━━━ RECORDS ━━━

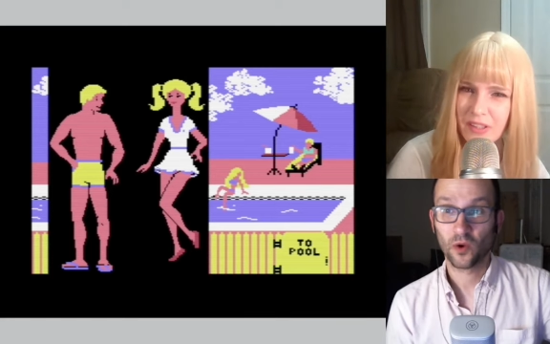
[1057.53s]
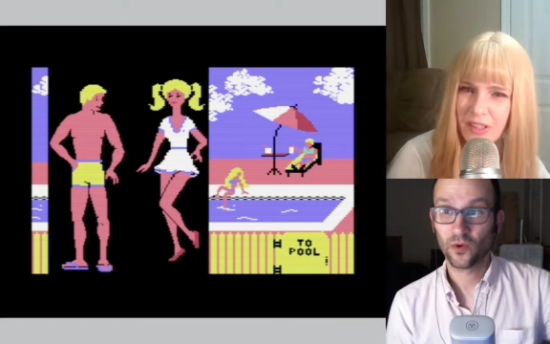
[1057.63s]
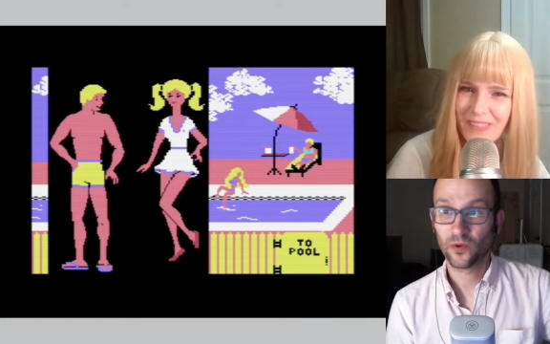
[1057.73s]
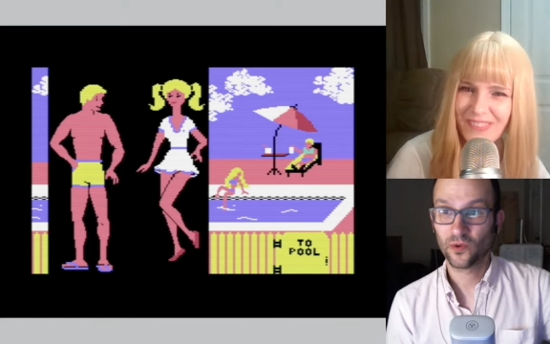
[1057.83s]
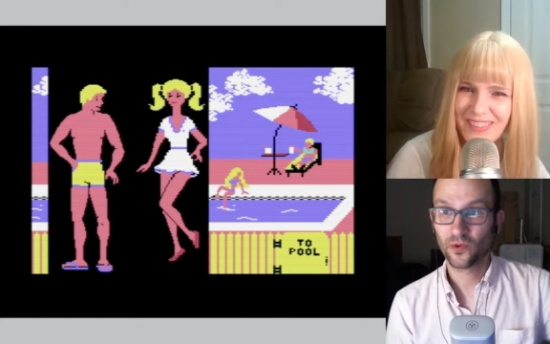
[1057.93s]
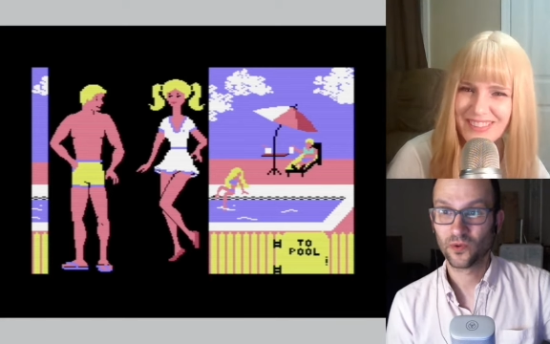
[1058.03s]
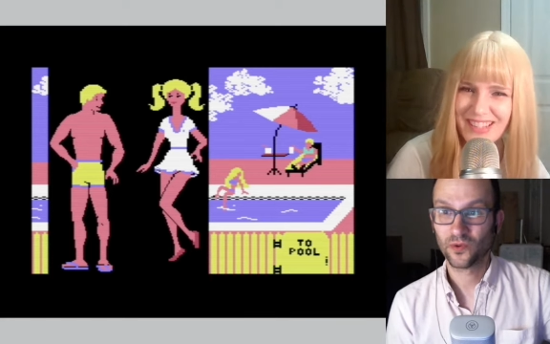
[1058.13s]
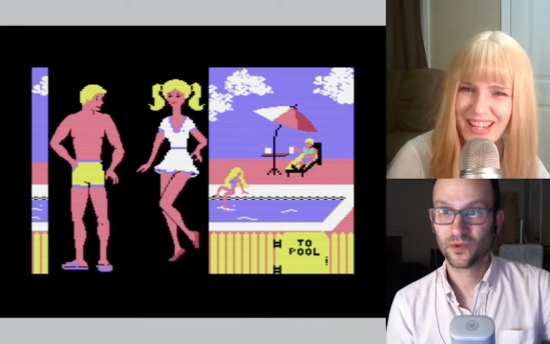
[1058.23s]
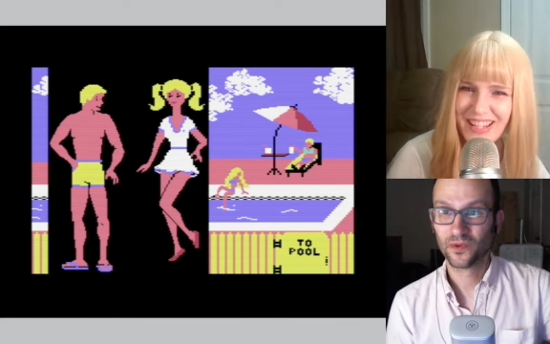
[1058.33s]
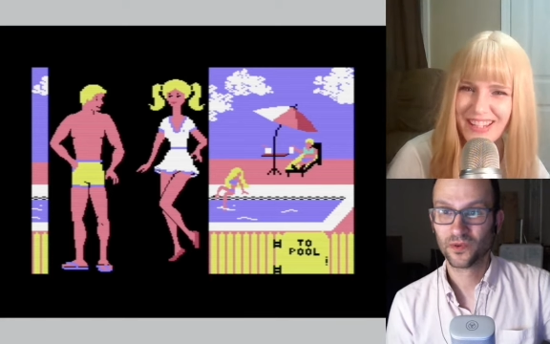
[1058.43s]
Speaker 1: Oh. Where it's oh.
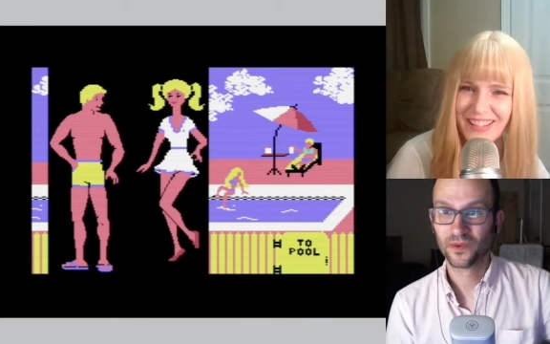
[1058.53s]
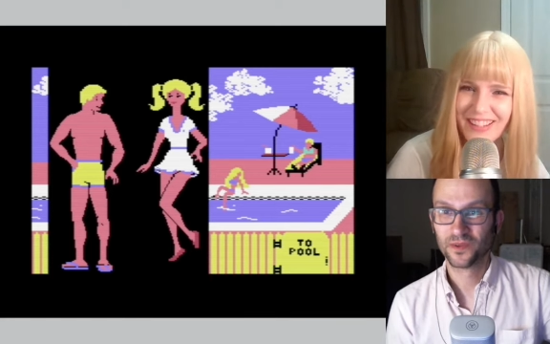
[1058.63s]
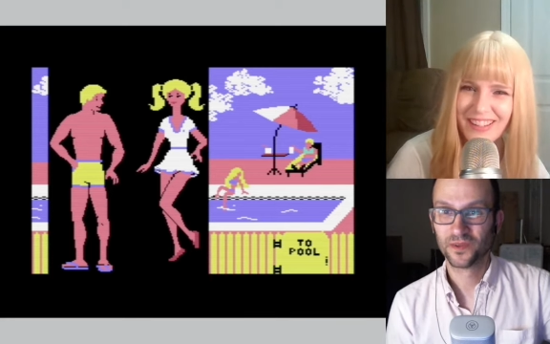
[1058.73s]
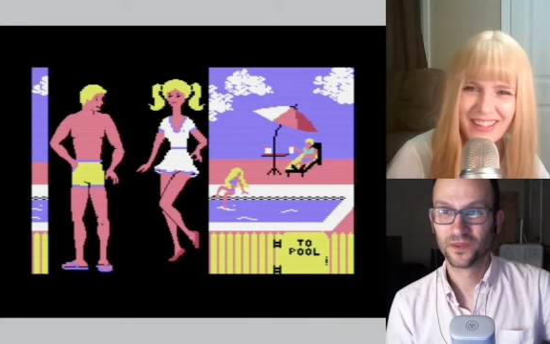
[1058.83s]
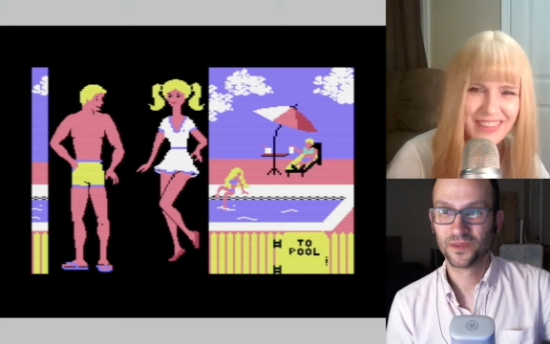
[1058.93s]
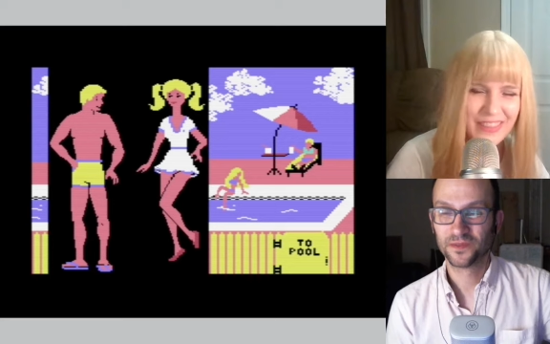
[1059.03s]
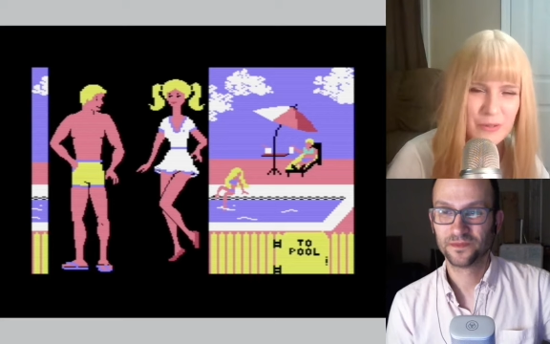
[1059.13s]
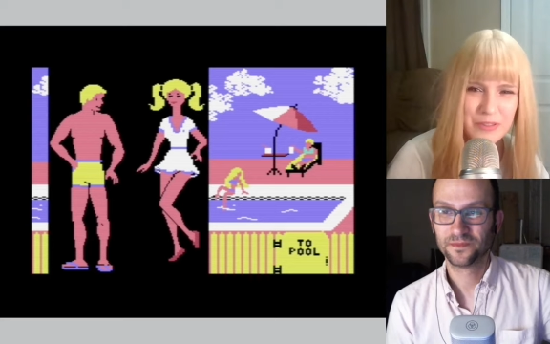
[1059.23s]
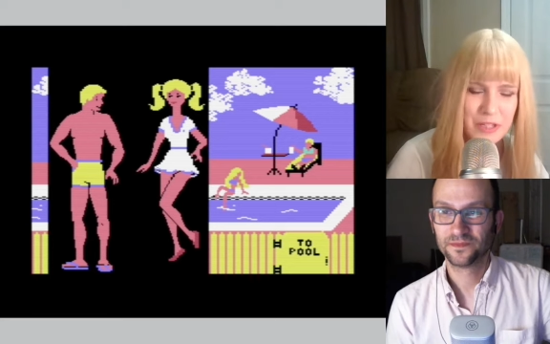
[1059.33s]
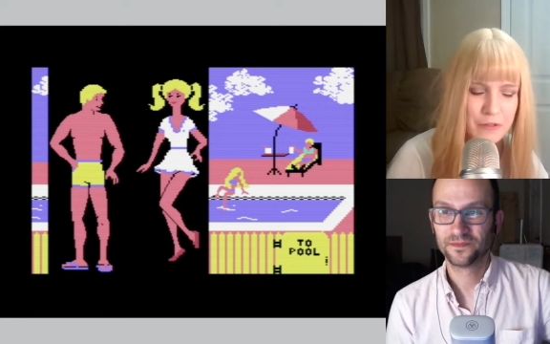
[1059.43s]
like there
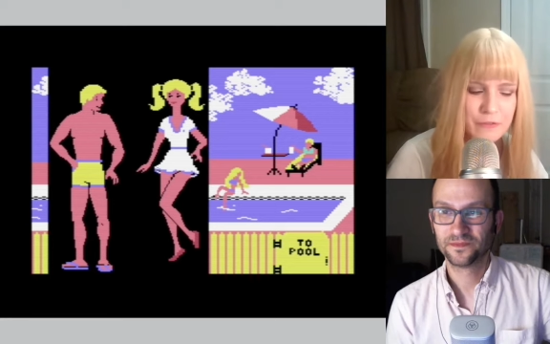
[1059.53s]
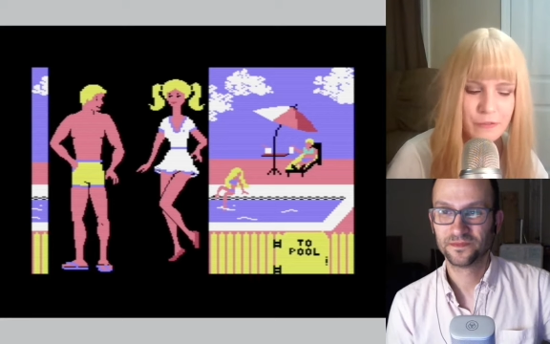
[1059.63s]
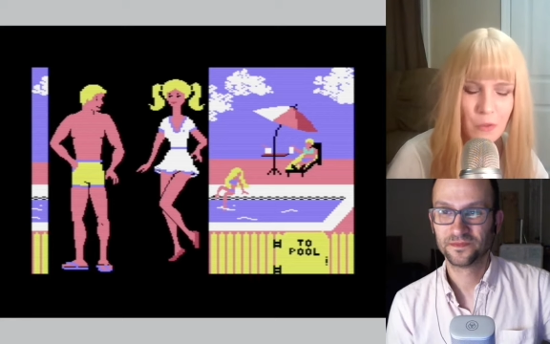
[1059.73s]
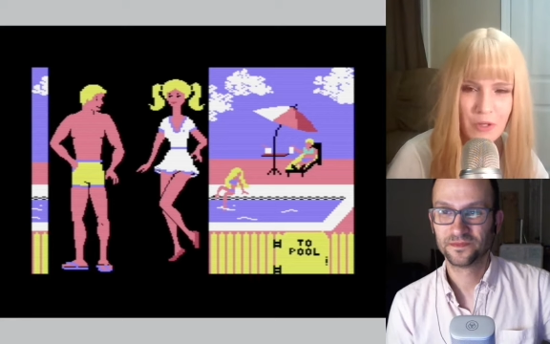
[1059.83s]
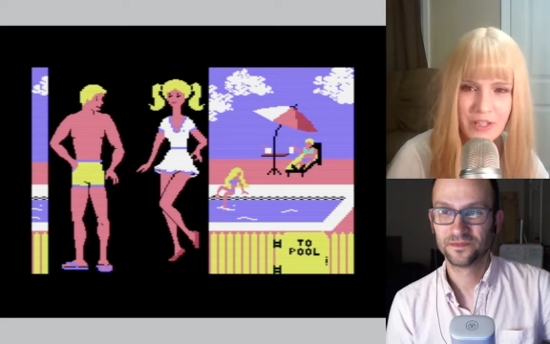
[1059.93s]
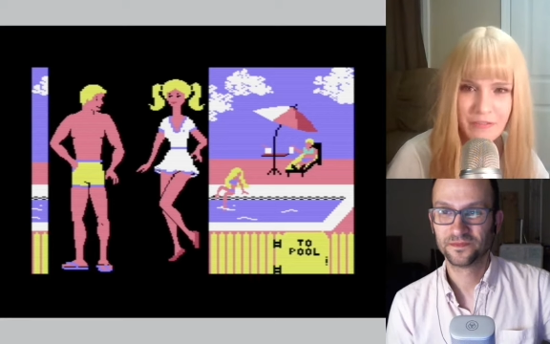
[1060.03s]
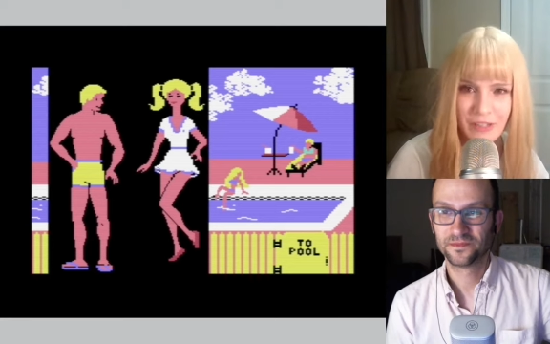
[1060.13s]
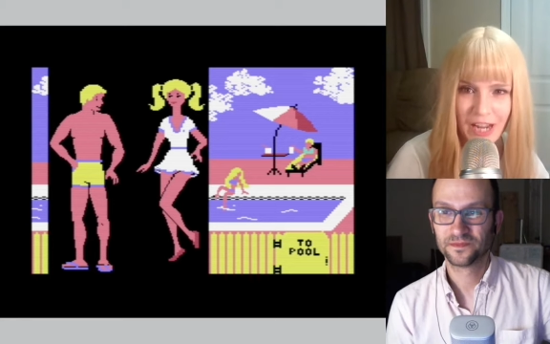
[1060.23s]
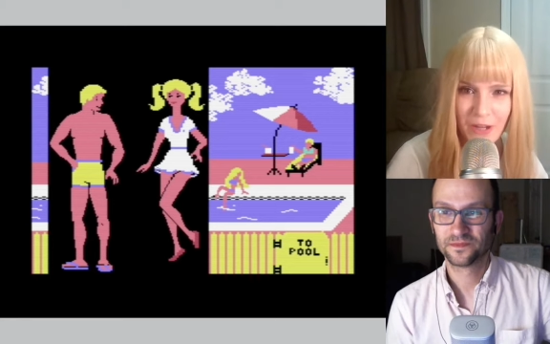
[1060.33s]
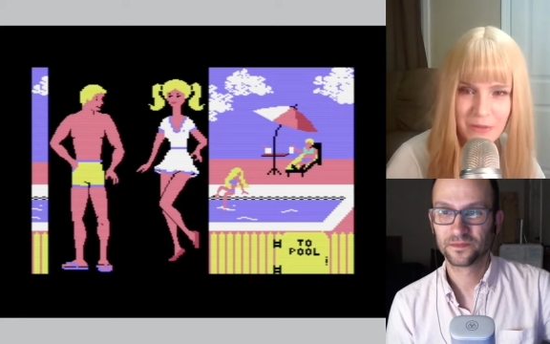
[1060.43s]
was like four
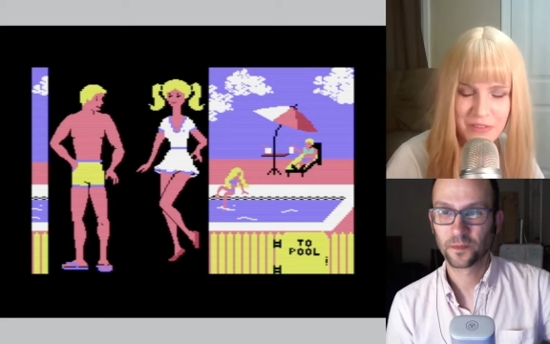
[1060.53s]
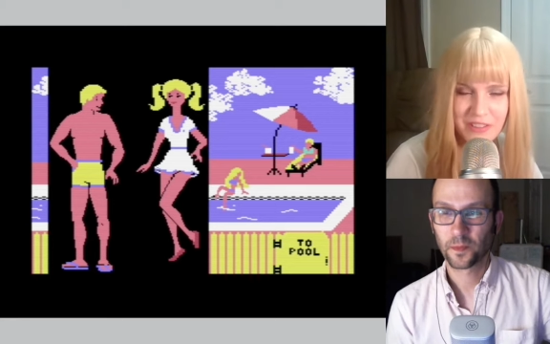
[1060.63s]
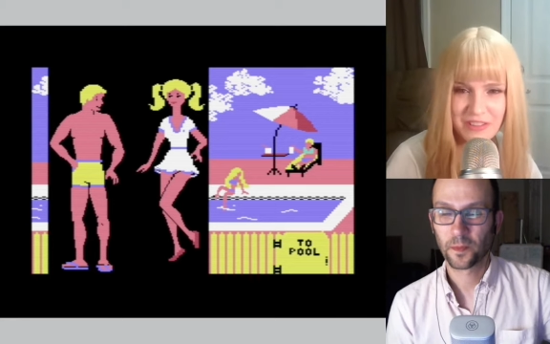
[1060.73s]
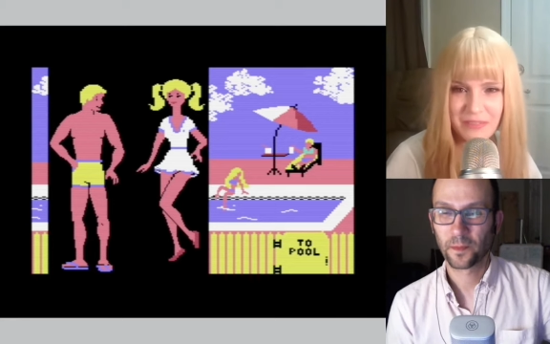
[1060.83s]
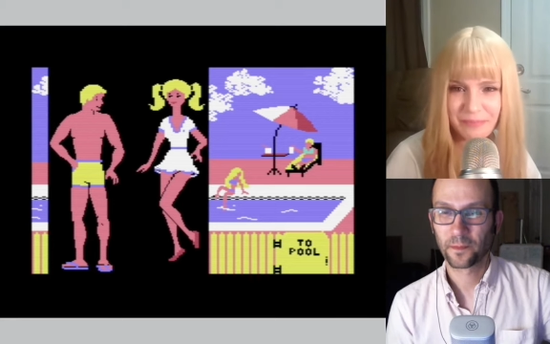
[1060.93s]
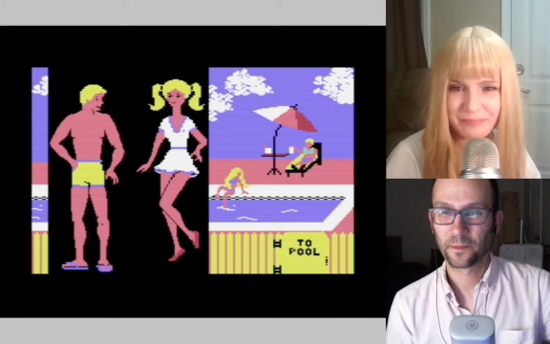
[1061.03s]
different houses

━━━

◆ EXERCISE AIM: Copy out the whole listing exactly. Skip its pictures.

◆ OUTPUT BELOW:
[1057.53s]
[1057.63s]
[1057.73s]
[1057.83s]
[1057.93s]
[1058.03s]
[1058.13s]
[1058.23s]
[1058.33s]
[1058.43s]
Speaker 1: Oh. Where it's oh.
[1058.53s]
[1058.63s]
[1058.73s]
[1058.83s]
[1058.93s]
[1059.03s]
[1059.13s]
[1059.23s]
[1059.33s]
[1059.43s]
like there
[1059.53s]
[1059.63s]
[1059.73s]
[1059.83s]
[1059.93s]
[1060.03s]
[1060.13s]
[1060.23s]
[1060.33s]
[1060.43s]
was like four
[1060.53s]
[1060.63s]
[1060.73s]
[1060.83s]
[1060.93s]
[1061.03s]
different houses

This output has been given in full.